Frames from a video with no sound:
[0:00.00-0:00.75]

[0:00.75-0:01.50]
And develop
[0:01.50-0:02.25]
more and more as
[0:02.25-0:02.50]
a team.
==
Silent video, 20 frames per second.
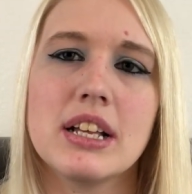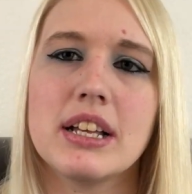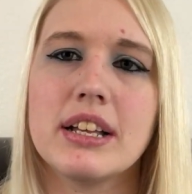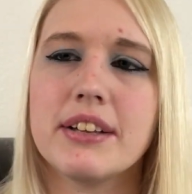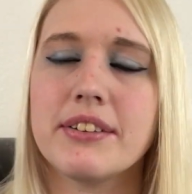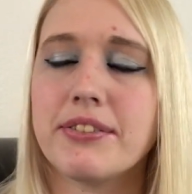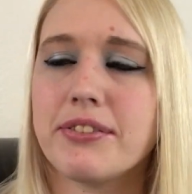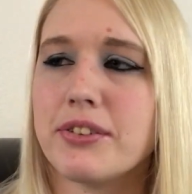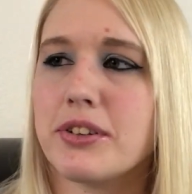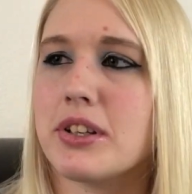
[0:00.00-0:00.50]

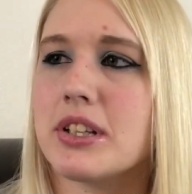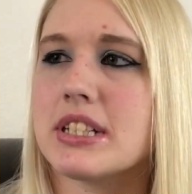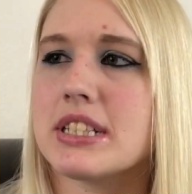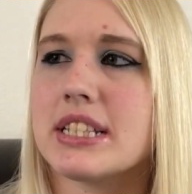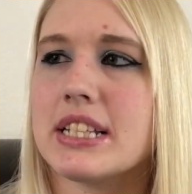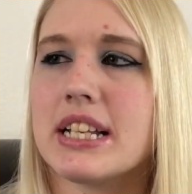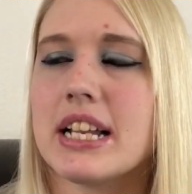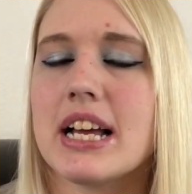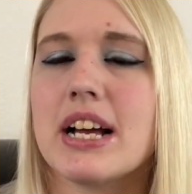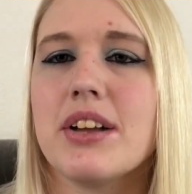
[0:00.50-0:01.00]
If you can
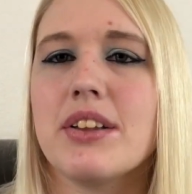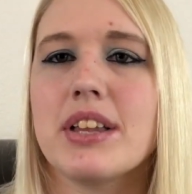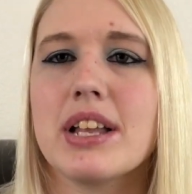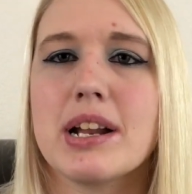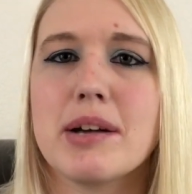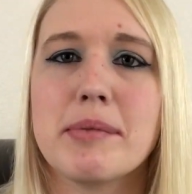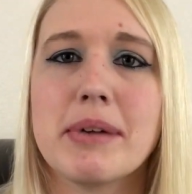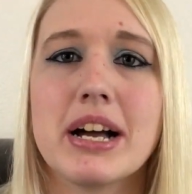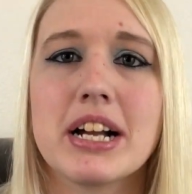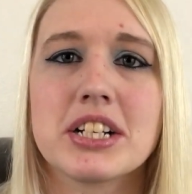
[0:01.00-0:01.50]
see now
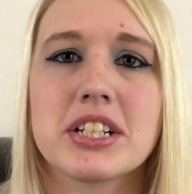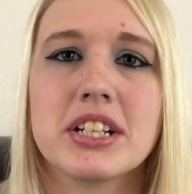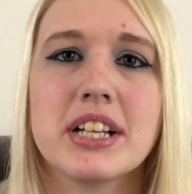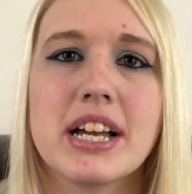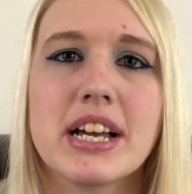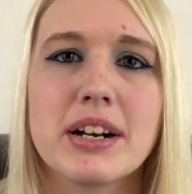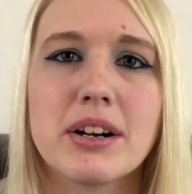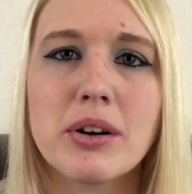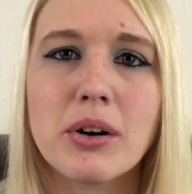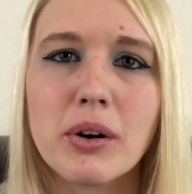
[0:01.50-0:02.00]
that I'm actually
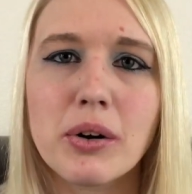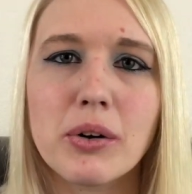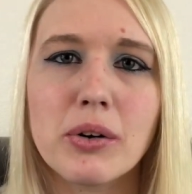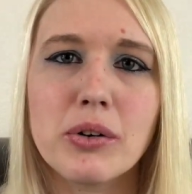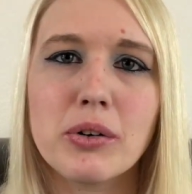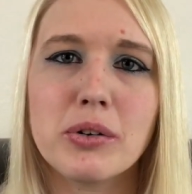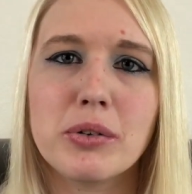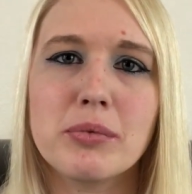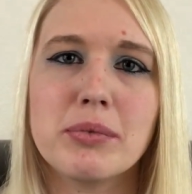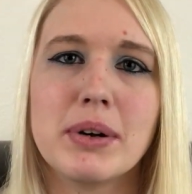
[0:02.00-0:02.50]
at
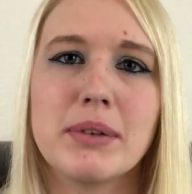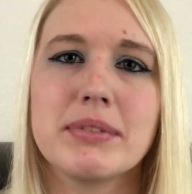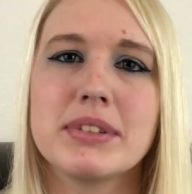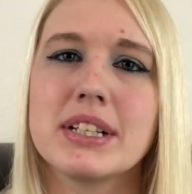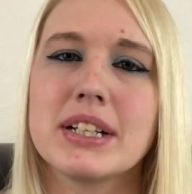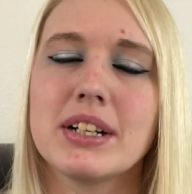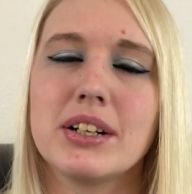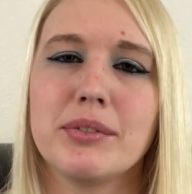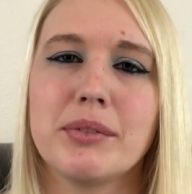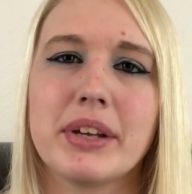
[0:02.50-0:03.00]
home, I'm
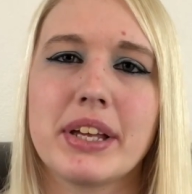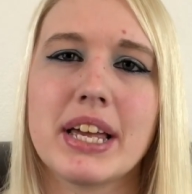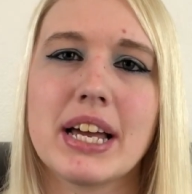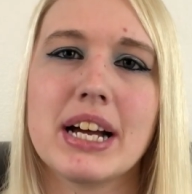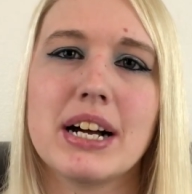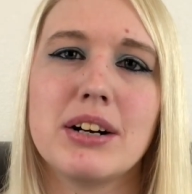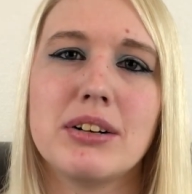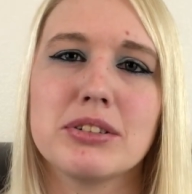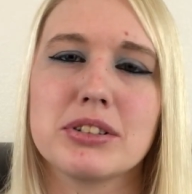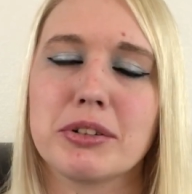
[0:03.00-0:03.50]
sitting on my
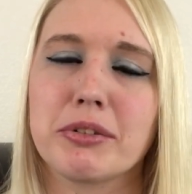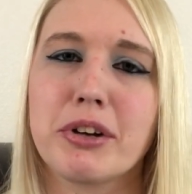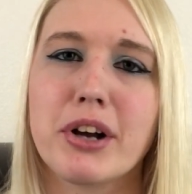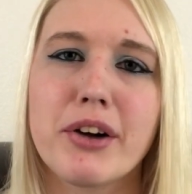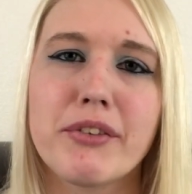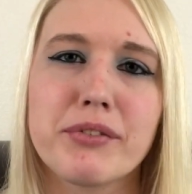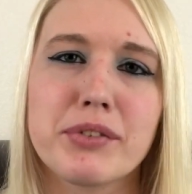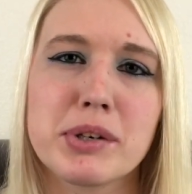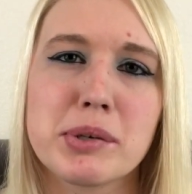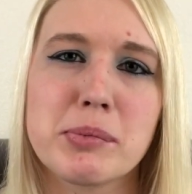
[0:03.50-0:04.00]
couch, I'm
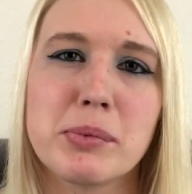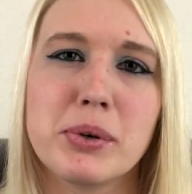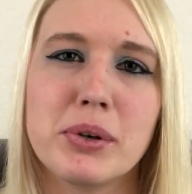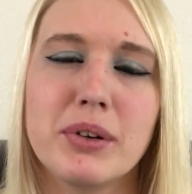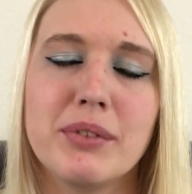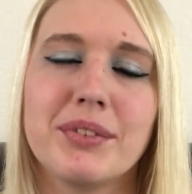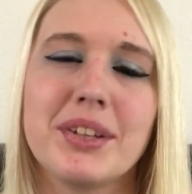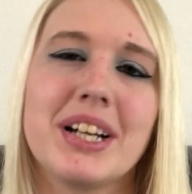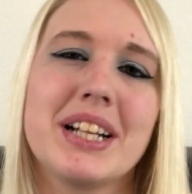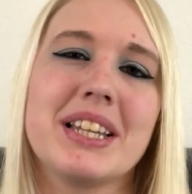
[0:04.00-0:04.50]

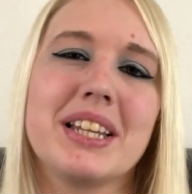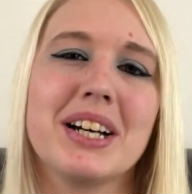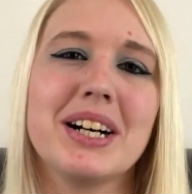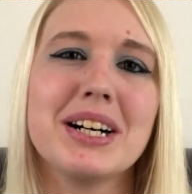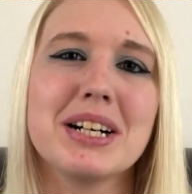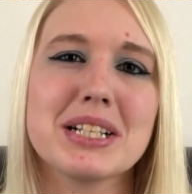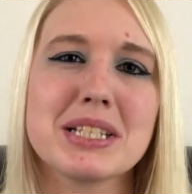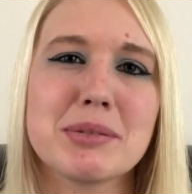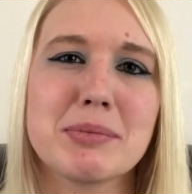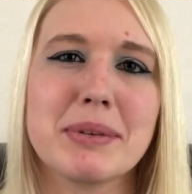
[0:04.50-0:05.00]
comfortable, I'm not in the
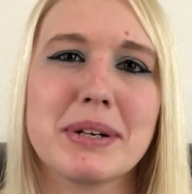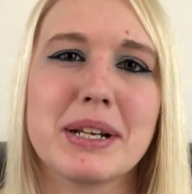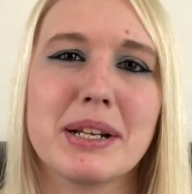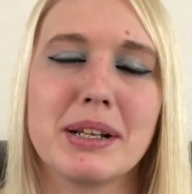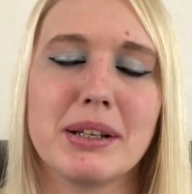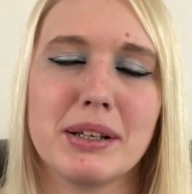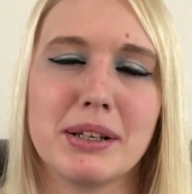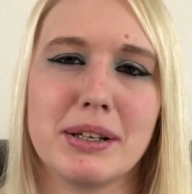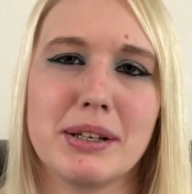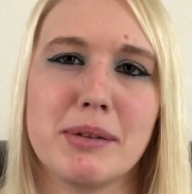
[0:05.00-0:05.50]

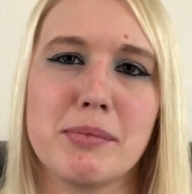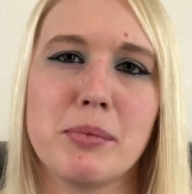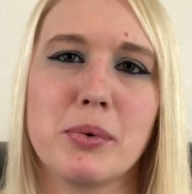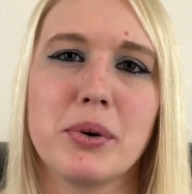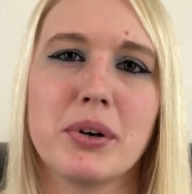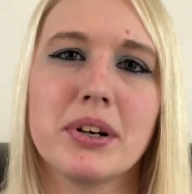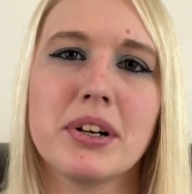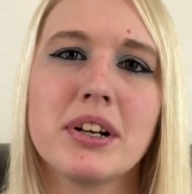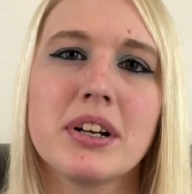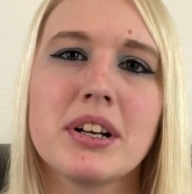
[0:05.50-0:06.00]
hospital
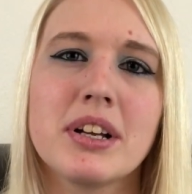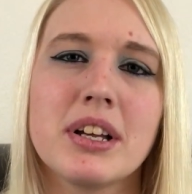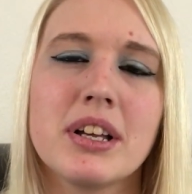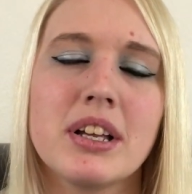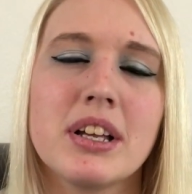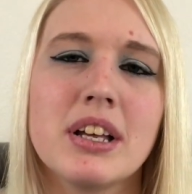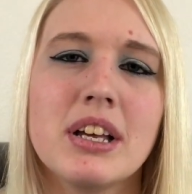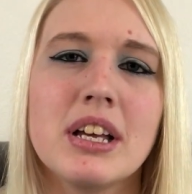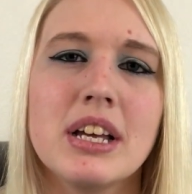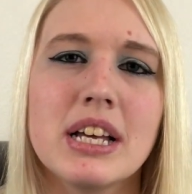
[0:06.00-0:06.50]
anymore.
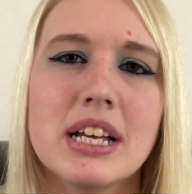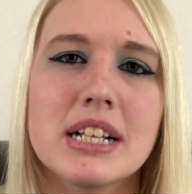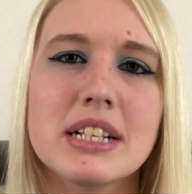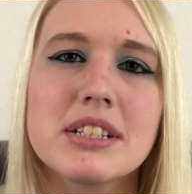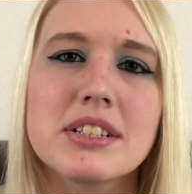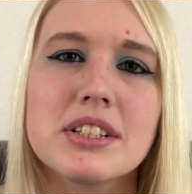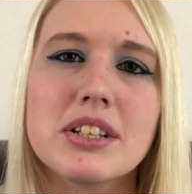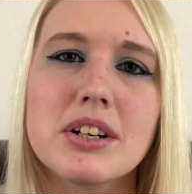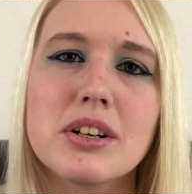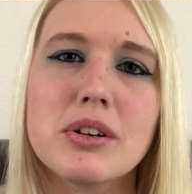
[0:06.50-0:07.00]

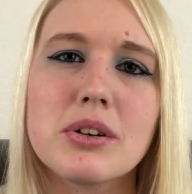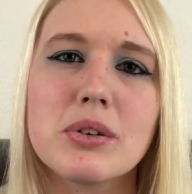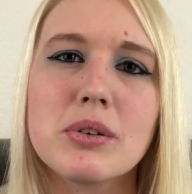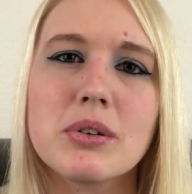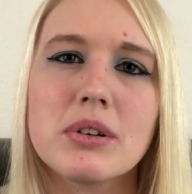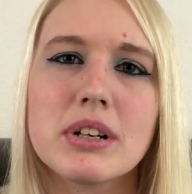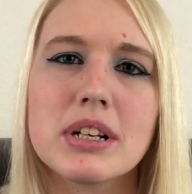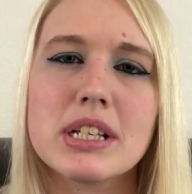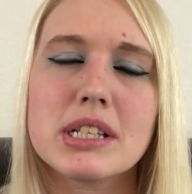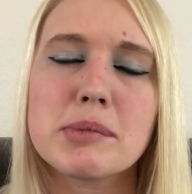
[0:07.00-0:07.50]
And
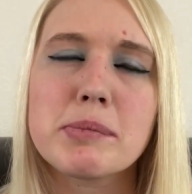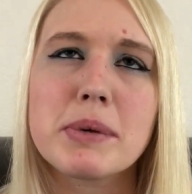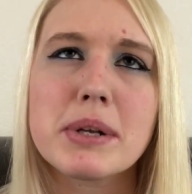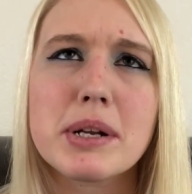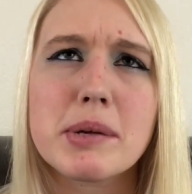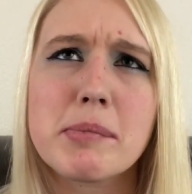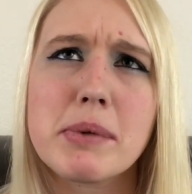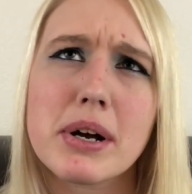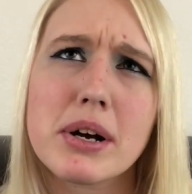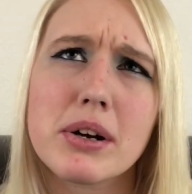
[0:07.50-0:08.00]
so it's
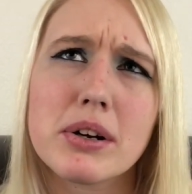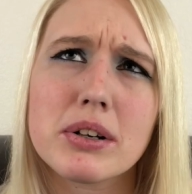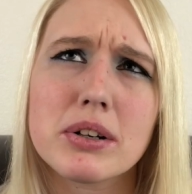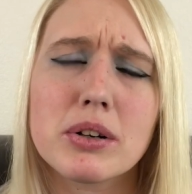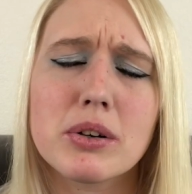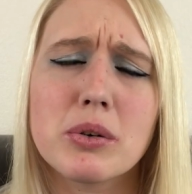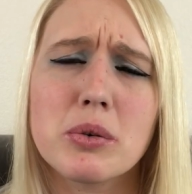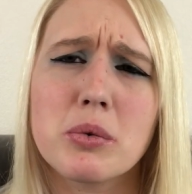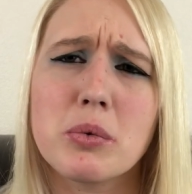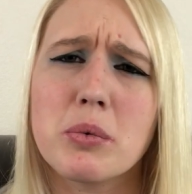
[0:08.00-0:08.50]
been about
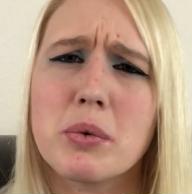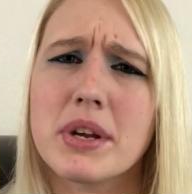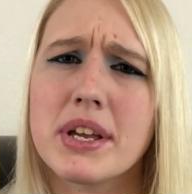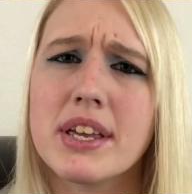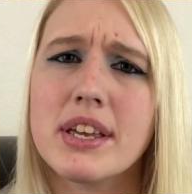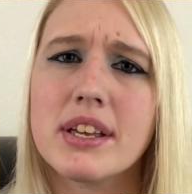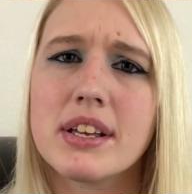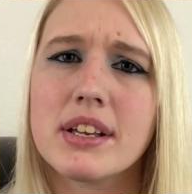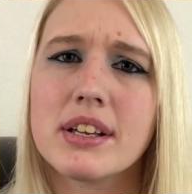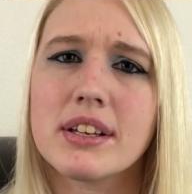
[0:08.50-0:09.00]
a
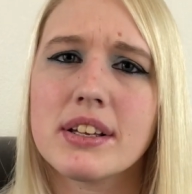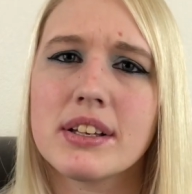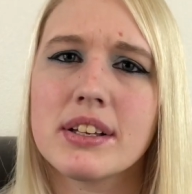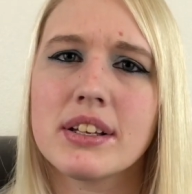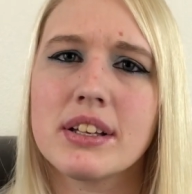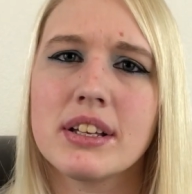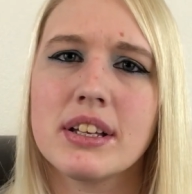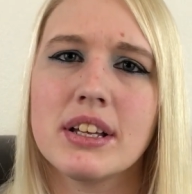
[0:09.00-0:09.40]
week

ACTIVITY:
Within the data above, how many lines include the string "video"? Only the number is required.

EXPECTED OUTPUT:
2